The `size_t` is defined as `unsigned long`; in most cases, the byte size of this type is $8$ bytes. The `data` field is an array of `unsigned char` with an array size of $0$, which is a byte size of $0$. So the `Header` is $24$ bytes in total.

The most important thing here to recognize is the data type of `data`, which is an `unsigned char` of $0$ elements. Since we are returning the address of the `data` field, this allows us to find the address of the `Header` where the `data` field is located.

Illustration of the `Header`:

```
8 Bytes 8 Bytes 8 Bytes 0 Bytes
^ ^ ^ ^
| | | |
+--------+----------+-----------+------+
| length | capacity | size_type | data |
+--------+----------+-----------+------+
|
`-> Pointer returned to the user.
```

This simple illustration shows that the `Header` is actually only available up to the field `size_type`. The `data` field allows us to access the `Header` of the returned pointer.

The function definition that allows us to access the `Header` is defined in the [`vector.c`](vector.c) file:

```c
VectorHeader *_vector_header(Vector vector) {
return (VectorHeader *)vector - 1;
}
```

`vector` is the pointer returned to the user, and we change the type of the pointer to `VectorHeader` converting it to a byte size of $24$ bytes. We then subtract $1$ from the pointer, which means that we are moving the pointer to the `Header` of the vector.

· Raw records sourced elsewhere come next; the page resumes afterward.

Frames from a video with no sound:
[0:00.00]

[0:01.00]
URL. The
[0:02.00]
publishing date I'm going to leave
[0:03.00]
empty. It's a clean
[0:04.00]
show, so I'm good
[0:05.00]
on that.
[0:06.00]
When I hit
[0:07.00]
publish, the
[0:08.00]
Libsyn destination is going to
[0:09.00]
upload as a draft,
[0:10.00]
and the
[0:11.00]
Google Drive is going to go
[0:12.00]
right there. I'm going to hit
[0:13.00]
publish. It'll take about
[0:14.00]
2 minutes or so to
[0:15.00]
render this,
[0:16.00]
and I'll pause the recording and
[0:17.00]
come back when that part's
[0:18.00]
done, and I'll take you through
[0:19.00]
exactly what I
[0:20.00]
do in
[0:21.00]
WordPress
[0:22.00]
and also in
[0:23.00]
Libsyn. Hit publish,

This works because the `data` field is the last field in the `Header` and is also the last accessible address of the `Header`. This means that we can access the `Header` of the vector by subtracting $1$ from the pointer. You can even think of the `data` field as not part of the `Header`. This is why we can access the `Header` of the vector by subtracting $1$ from the pointer.

You may wonder how pushing an element even works. Let's examine the process of creating the vector.

```c
Vector new_vector(size_t size_type) {
VectorHeader *header = malloc(sizeof(VectorHeader));

if (header == NULL) {
return NULL;
}

header->length = 0;
header->capacity = 0;
header->size_type = size_type;

return &header->data;
}
```

The function creates a new `Header` then returns the address of the `data` field. We can see that we set the size of the memory allocated to a byte size of $24$ bytes. This means that the vector is currently empty.

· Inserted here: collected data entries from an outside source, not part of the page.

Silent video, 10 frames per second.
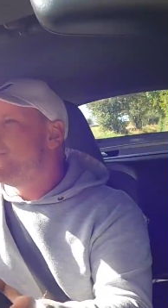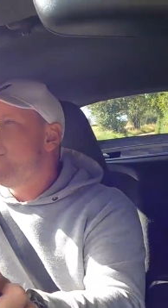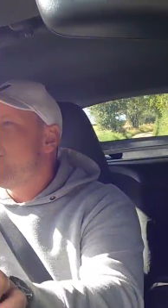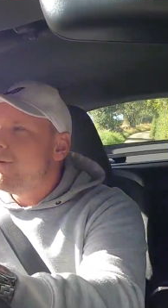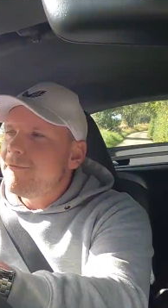would
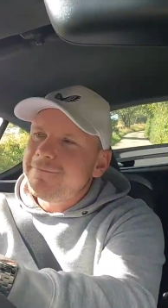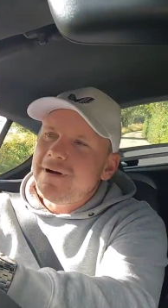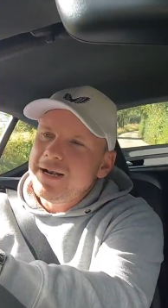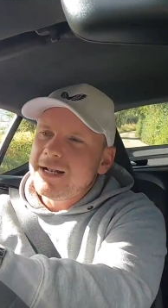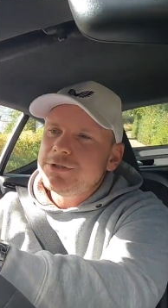be more of a
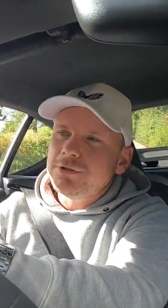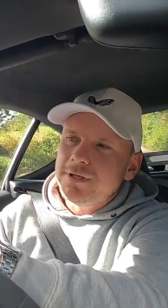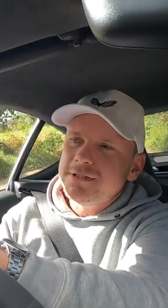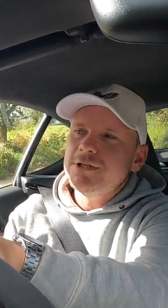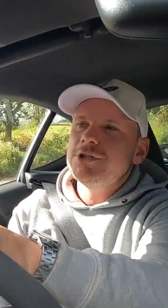financial
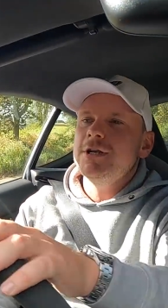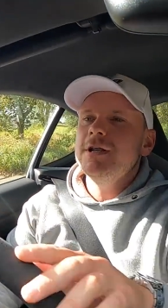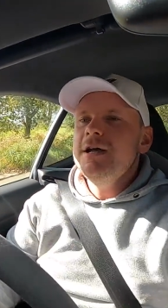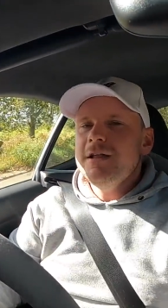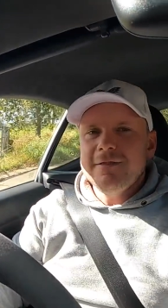
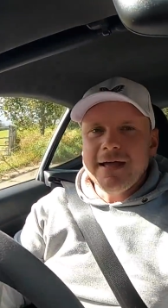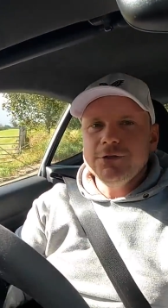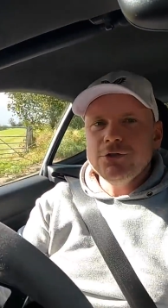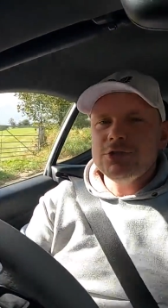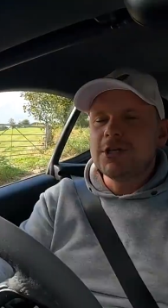decision
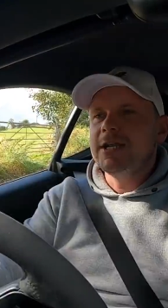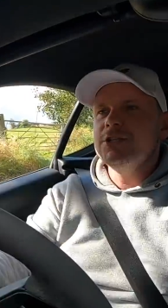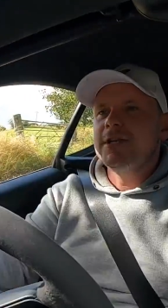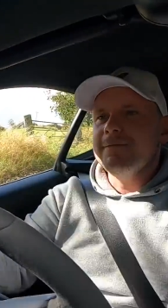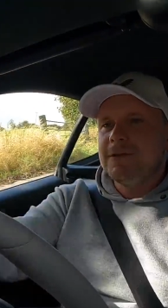than just
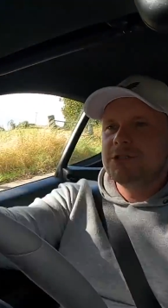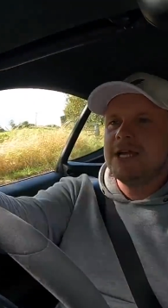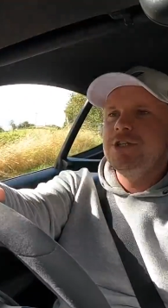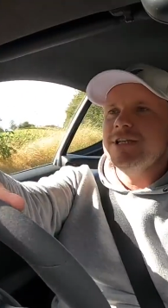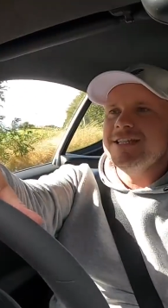changing it for
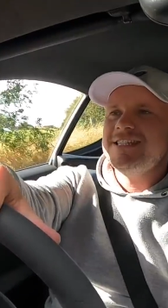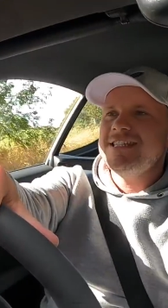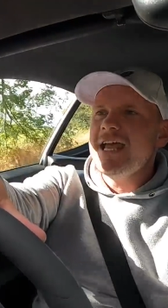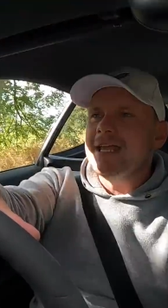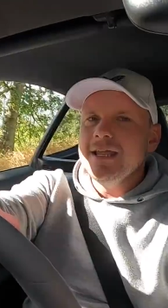changing its
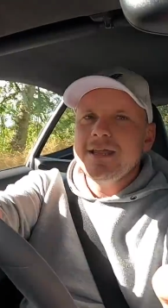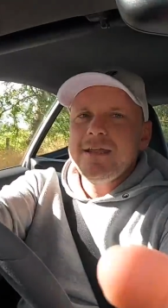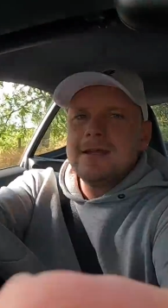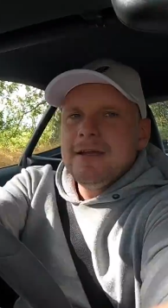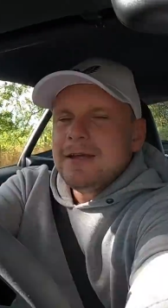sake.
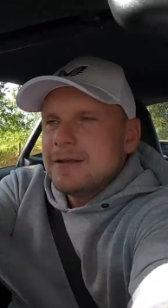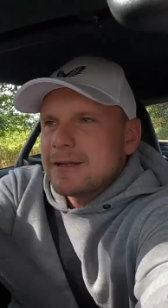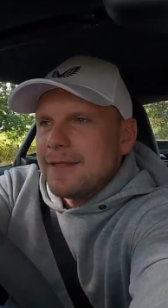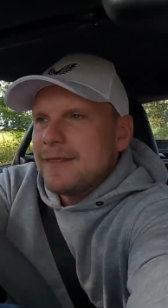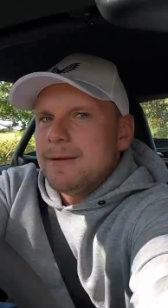
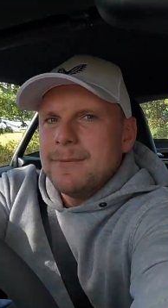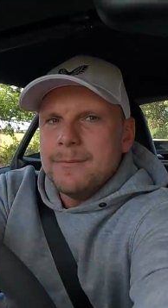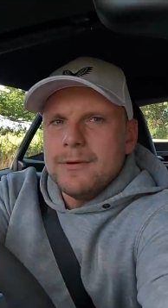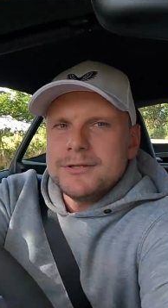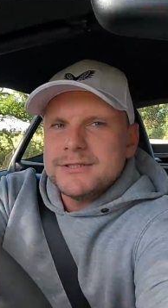Get that a bit
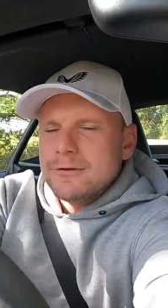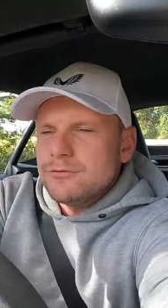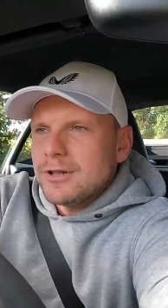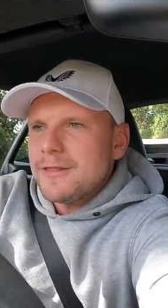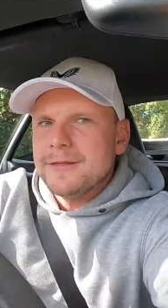more central, I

When we push an element to the vector, we first have to check if the vector is full. If the vector is full, we have to reallocate the `Header`'s memory to a new size. This is done on the `_vector_realloc` function.

```c
VectorHeader *_vector_realloc(VectorHeader *header, size_t newCapacity) {
size_t size = sizeof(VectorHeader) + newCapacity * header->size_type;

VectorHeader *newHeader = realloc(header, size);

if (newHeader != NULL) {
newHeader->capacity = newCapacity;
}

return newHeader;
}
```

The function takes the `Header` of the vector and the new capacity that we want to reallocate onto the `Header`. We then calculate the size of the memory that we want to reallocate. First we have to get the size of the `Header` which is a byte size of $24$ bytes, then we add the new amount of memory that we want to reallocate.

Let's consider a vector of integers with a capacity of $2$, assuming the byte size of an integer is $4$ bytes. The size of the memory that we want to reallocate is $24 + 2 * 4 = 32$ bytes. The `Header` is $24$ bytes, and the `data` is $8$ bytes. This means that we are now able to store an element on the `data` field, without worrying about it being overwritten, or a getting segmentation fault.

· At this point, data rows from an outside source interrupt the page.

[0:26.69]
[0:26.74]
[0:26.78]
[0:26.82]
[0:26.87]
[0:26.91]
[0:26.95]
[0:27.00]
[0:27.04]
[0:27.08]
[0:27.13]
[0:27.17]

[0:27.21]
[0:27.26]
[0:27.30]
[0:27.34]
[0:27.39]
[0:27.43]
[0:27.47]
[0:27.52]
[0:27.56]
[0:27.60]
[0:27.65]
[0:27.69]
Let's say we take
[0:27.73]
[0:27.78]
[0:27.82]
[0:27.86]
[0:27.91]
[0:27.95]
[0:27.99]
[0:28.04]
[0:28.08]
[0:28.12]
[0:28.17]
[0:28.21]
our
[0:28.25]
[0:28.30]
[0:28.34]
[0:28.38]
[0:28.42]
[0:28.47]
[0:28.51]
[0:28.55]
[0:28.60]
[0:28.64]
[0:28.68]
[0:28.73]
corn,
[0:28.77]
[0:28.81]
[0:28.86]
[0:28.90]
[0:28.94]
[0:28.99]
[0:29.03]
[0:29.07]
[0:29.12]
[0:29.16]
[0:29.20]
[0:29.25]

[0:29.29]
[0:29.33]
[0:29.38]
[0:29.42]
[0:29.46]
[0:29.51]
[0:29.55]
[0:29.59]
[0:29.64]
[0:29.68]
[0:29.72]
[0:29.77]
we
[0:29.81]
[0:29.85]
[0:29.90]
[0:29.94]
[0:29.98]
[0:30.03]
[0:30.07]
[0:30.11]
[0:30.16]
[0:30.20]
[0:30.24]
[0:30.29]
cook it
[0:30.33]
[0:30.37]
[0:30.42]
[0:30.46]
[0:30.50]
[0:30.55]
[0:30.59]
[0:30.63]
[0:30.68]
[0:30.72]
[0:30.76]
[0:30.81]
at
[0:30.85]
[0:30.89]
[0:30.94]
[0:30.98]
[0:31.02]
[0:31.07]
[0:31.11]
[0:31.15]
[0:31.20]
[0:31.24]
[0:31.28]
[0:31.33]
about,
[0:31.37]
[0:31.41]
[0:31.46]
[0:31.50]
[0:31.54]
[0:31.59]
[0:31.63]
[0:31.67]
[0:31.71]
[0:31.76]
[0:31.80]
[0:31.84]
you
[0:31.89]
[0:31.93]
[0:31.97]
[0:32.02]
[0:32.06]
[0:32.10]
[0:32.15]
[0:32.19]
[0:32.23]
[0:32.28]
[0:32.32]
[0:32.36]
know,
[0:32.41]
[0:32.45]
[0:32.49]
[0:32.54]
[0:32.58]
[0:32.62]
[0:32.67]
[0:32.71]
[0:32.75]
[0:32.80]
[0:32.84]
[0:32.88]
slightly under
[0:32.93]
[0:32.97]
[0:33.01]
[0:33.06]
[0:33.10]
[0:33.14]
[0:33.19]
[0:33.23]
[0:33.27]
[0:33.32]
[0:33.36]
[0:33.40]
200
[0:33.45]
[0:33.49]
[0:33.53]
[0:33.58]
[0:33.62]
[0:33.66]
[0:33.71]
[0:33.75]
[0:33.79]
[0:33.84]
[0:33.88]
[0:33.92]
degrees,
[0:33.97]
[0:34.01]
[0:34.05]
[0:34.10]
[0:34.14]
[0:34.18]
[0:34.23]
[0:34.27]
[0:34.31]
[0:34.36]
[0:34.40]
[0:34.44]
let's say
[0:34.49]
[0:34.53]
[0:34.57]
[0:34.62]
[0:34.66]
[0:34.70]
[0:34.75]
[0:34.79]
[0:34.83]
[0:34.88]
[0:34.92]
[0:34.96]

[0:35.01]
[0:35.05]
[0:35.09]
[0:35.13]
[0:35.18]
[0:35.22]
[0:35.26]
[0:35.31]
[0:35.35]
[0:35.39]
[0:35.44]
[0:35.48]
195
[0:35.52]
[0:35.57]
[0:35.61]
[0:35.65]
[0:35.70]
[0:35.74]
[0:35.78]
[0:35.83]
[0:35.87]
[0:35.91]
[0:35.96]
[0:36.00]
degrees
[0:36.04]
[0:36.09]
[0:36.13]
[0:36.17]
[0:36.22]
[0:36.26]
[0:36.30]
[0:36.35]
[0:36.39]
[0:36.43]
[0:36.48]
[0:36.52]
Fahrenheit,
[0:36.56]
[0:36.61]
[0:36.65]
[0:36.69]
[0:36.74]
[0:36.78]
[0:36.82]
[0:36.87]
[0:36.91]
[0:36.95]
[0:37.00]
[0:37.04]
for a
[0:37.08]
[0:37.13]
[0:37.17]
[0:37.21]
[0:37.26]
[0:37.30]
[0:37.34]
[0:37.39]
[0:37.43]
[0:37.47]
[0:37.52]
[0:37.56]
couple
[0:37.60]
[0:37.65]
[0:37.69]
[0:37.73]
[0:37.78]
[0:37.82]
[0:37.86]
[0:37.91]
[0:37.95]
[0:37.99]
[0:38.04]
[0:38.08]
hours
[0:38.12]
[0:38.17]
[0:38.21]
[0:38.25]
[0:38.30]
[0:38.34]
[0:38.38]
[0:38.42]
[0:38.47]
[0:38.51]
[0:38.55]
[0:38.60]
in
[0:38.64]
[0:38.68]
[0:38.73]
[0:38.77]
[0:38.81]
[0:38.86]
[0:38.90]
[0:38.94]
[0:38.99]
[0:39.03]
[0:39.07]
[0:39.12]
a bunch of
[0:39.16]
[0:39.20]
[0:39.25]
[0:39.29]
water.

Illustration of the new `Header`:

```
8 Bytes 8 Bytes 8 Bytes 8 Bytes
^ ^ ^ ^
| | | |
+--------+----------+-----------+------+
| length | capacity | size_type | data |
+--------+----------+-----------+------+
```

The purpose of reallocation is to make space for the array of `unsigned char`. If you were to set an element at an index that is out of the scope of the `Header`'s memory block. And when a reallocation were to occur, the index that was out of scope would be overwritten. This is why we have to use the proper functions to push an element to the vector.

You can also use the function `vector_reserve` to reserve a certain amount of memory for the vector. This is useful when you know the amount of memory that you want to reserve for the vector.